Terakhir diperbaharui ( Minggu, 01 Juni 2008 )

ARTIKEL

RUU BHP DAN GERAKAN TAMAN SISWA PDF Cetak E-mail
Ditulis oleh Darmaningtyas
Sabtu, 03 November 2007
Salam dan Bahagia!

Pemerintah bersama DPR RI sekarang sedang mempersiapkan sebuah undang-undang baru yang akan mengatur tentang pendidikan, yang dikenal dengan RUU BHP (Rancangan Undang-undang Badan Hukum Pendidikan). RUU BHP ini disusun untuk memenuhi tuntutan di dalam Pasal 53 UU Sistem Pendidikan Nasional (UU Sisdiknas) No. 20/2003, yang menyatakan:
(1) Penyelenggara dan/atau satuan pendidikan formal yang didirikan oleh Pemerintah atau masyarakat berbentuk badan hukum pendidikan,
(2) Badan hukum pendidikan sebagaimana dimaksud dalam ayat (1) berfungsi memberikan pelayanan pendidikan kepada peserta didik,
(3) Badan hukum pendidikan sebagaimana dimaksud dalam ayat (1) berprinsip nirlaba dan dapat mengelola dana secara mandiri untuk memajukan pendidikan.
(4) Ketentuan tentang badan hukum pendidikan diatur dengan undang-undang tersendiri

Dengan demikian, secara yuridis formal tujuan penyusunan RUU BHP adalah memenuhi ketentuan Pasal 53 UU Sisdiknas, khususnya ayat (4).

Sebagai sebuah peraturan perundang-undangan yang setara dengan UU Sisdiknas, maka RUU BHP dapat mengatur secara berbeda dengan UU Sisdiknas, dan perbedaan tersebut menjadi ketentuan yang khusus (lex specialis), yang harus didahulukan berlakunya dari ketentuan yang umum (lex generalis) sebagaimana termuat di dalam UU Sisdiknas. Dalam hal ini berlaku prinsip lex specialis derogat legi generalis (ketentuan yang khusus didahulukan berlakunya daripada hukum yang umum).

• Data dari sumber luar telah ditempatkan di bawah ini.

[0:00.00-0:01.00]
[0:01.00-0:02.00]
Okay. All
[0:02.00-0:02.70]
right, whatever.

Adanya ketentuan bahwa BHP sebagai undang-undang yang lebih khusus daripada UU Sisdiknas, maka jelas bahwa UU BHP akan lebih banyak dipakai daripada UU Sisdiknas di dalam mengatur pendidikan. Bila ini yang terjadi, maka keberadaan UU Sisdiknas makin tidak punya taring dan tidak dapat menjadi dasar bagi masyarakat untuk menuntut hak-hak mereka akan pendidikan.

Tulisan di bawah ini mencoba memberikan gambaran singkat tentang isi dari RUU BHP versi terbaru tanggal 22 Agustus 2007 kepada pembaca Pusara dengan harapan pembaca dapat mengikuti perkembangan yang ada.

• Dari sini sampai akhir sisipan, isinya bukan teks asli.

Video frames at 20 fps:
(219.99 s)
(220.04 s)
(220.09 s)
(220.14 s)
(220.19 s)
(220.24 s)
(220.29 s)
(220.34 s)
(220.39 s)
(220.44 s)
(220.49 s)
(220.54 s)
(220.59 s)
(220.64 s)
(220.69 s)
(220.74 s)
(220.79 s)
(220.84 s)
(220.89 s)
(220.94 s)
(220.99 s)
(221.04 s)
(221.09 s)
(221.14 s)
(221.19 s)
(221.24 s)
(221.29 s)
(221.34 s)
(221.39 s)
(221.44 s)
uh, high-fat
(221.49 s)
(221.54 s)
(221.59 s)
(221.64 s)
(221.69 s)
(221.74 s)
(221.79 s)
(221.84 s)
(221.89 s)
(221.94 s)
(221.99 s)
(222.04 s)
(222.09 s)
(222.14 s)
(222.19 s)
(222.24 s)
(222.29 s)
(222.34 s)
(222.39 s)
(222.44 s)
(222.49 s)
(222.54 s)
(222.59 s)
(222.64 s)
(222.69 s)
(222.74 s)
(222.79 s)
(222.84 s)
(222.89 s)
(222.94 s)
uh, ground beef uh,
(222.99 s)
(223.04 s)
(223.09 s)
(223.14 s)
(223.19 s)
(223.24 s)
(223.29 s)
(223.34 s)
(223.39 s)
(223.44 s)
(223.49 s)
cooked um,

RUU BHP untuk Semua Jenjang

RUU BHP ini tidak hanya mengatur khusus untuk perguruan tinggi saja, seperti yang sering dikemukakan oleh pejabat Departemen Pendidikan Nasional (Depdiknas) atau DPR, tapi mengatur semua jenjang pendidikan dari pendididikan usia dini sampai perguruan tinnggi (PT). Hal itu tercantum dalam Pasal 1 ayat (1): “Badan hukum pendidikan yang selanjutnya disebut BHP adalah badan hukum yang menyelenggarakan pendidikan formal”. Ayat (5). Pendidikan formal adalah jalur pendidikan yang terstruktur dan berjenjang yang terdiri atas pendidikan anak usia dini jalur pendidikan formal, pendidikan dasar, pendidikan menengah, dan pendidikan tinggi.

Berdasarkan kedua ayat di atas, jelas sekali bahwa RUU BHP ini mengatur semua jenjang pendidikan formal. Tidak ada satu kata pun dalam draft RUU BHP terbaru ini yang menyatakan bahwa RUU BHP ini hanya difokuskan untuk mengatur Pendidikan Tinggi saja.

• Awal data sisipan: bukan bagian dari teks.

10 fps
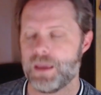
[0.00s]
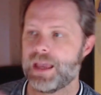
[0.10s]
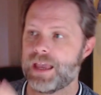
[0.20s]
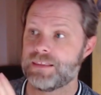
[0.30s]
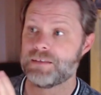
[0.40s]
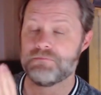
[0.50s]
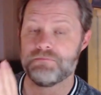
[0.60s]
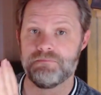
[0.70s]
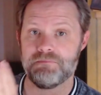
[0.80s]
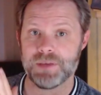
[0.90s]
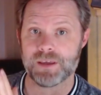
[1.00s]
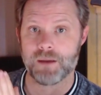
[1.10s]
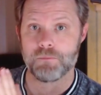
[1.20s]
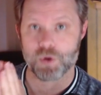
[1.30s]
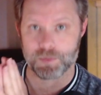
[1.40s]
and then
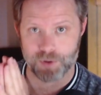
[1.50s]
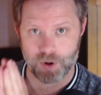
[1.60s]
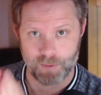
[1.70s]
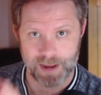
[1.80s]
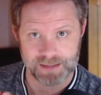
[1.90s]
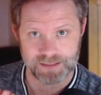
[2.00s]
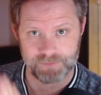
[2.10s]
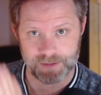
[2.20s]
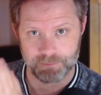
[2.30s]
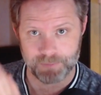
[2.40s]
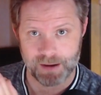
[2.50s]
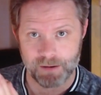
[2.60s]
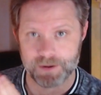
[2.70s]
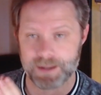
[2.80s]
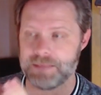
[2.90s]
become more proactive and empowered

RUU BHP ini juga tidak menjamin bahwa badan hukum seperti yayasan-yayasan, perkumpulan (termasuk Perguruan Tamansiswa), atau badan-badan lain yang mengelola lermbaga pendidikan selama ini tetap dijamin keberadaannya dan tidak harus berubah menjadi BHP. Tidak ada pasal yang mengatur masalah itu. Yang ada justru pasal 42 ayat (4) yang menyatakan: “Yayasan, perkumpulan, badan hukum bidang pendidikan yang bertindak sebagai nazhir, dan badan hukum lain yang sejenis penyelenggara pendidikan formal, yang telah didirikan sebelum UU ini berlaku diakui keberadaannya sebagai BHP, dan harus menyesuaikan tata kelolanya dengan ketentukan dalam UU ini, paling lambat 6 (enam) tahun sejak UU ini diundangkan”.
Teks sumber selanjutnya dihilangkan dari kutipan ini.